# Required work
Go through the records and transcribe them exactly, passing over any picture.

# Records supplied

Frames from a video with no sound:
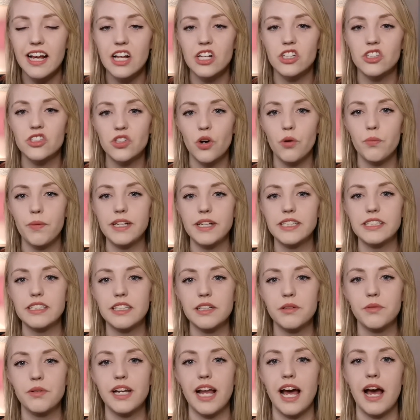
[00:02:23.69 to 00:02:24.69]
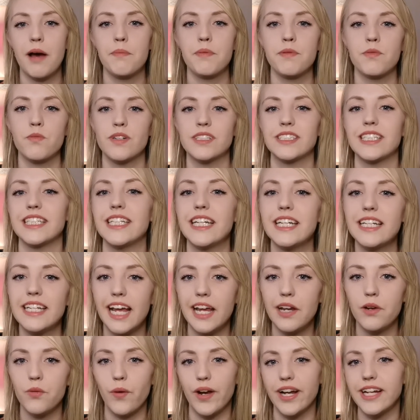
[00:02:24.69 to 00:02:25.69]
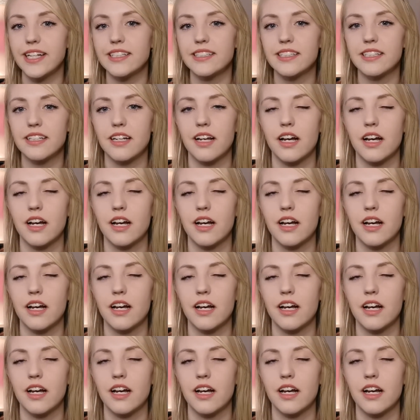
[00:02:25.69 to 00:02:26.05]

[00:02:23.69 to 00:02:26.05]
So basically what happened was I did gain weight.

# Response to this task
Frames from a video with no sound:
[00:02:23.69 to 00:02:24.69]
[00:02:24.69 to 00:02:25.69]
[00:02:25.69 to 00:02:26.05]

[00:02:23.69 to 00:02:26.05]
So basically what happened was I did gain weight.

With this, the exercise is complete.